Persson was the first of five Scandinavian imports signed by Dundee United manager Jerry Kerr who was one of the first managers in Scotland to tap into the Scandinavian market to find talented and experienced players at an affordable price. Persson moved to Tannadice from Örgryte IS on 2 December 1964, the first overseas player to join the club. As there was no professionalism in Swedish football in the 1960s United did not have to pay a transfer fee. He made his debut along with the Danish striker Finn Døssing. United had made a poor start to the 1964–65 First Division season and appeared to be heading towards relegation, which would have undone the great work done by Kerr since leading the team to promotion in 1959–60. Since then the club had enjoyed their longest ever spell in the top flight and were becoming established as a permanent fixture in the First Division although relegation in the Spring of 1965 may have doomed the club to obscurity.
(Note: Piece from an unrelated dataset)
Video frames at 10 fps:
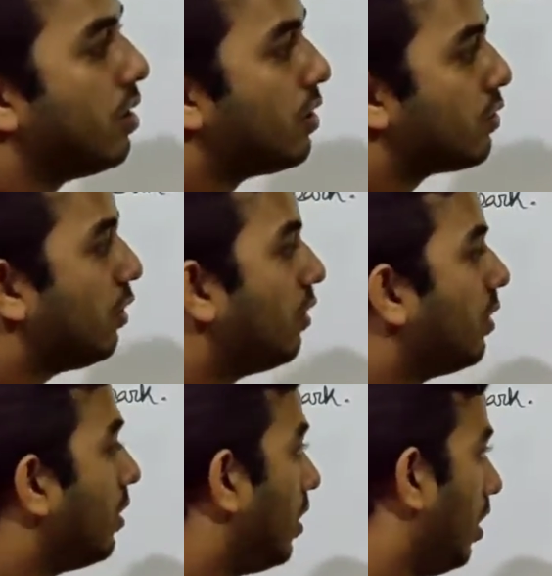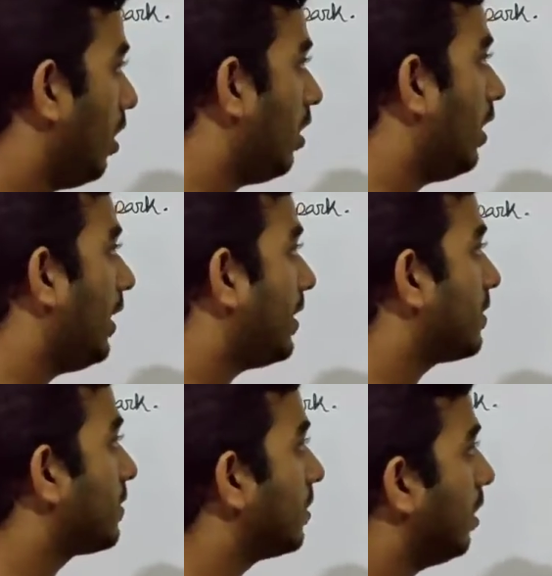So let
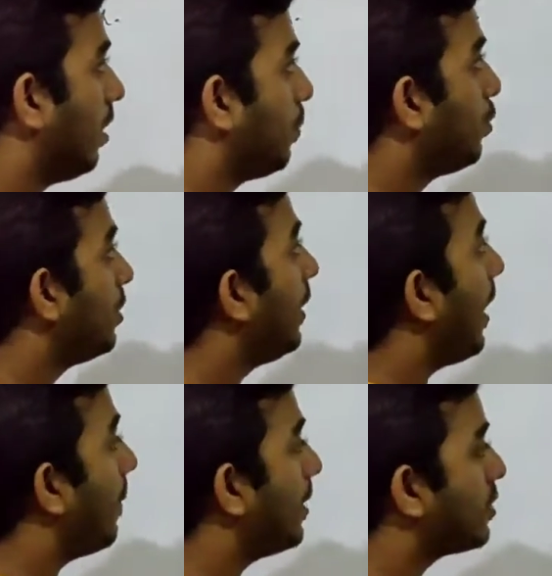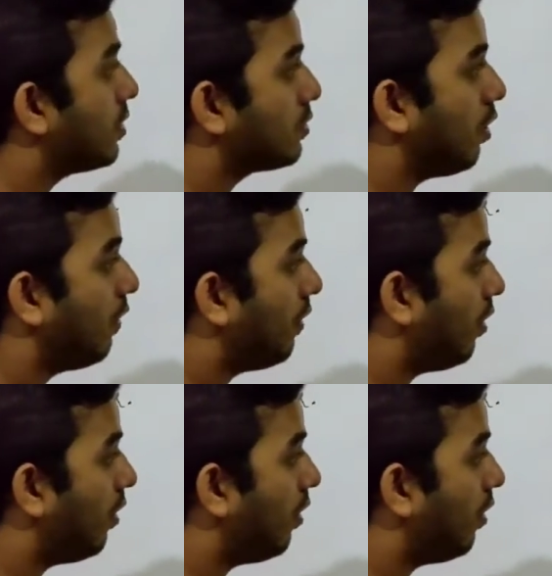us put the dimensions of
Kerr had taken a gamble in bringing players with no experience in Scottish football, like Mogens Berg and Lennart Wing, to the club to help fight relegation. The gamble paid off, and Persson's classy play on the wing and pinpoint crosses being complementary to Døssing's huge goal scoring talent. United managed mid-table security by the end of the season. In the following 1965–66 season Persson played a crucial role in helping United to finish in 5th place in the league qualifying for Europe for the first time. The 1966–67 was to be Persson's last at Tannadice, but arguably his most successful. Scoring 11 goals in 29 appearances from the wing as well as helping United to two victories over FC Barcelona and one over Juventus in the Fairs Cup.

Persson was immensely popular at United playing in 101 matches and scoring 17 goals. He has the distinction (shared with fellow countryman Lennart Wing) of being the first Dundee United player to win a full international cap. He won a total of 9 Sweden caps while with United.

He moved to Rangers in May 1967 where he played 113 games, scored 31 goals (often spectacular ones) and won 6 caps, representing his country at the World Cup in 1970. Later that year he returned to Örgryte IS and went on to play for Sweden at the 1974 World Cup.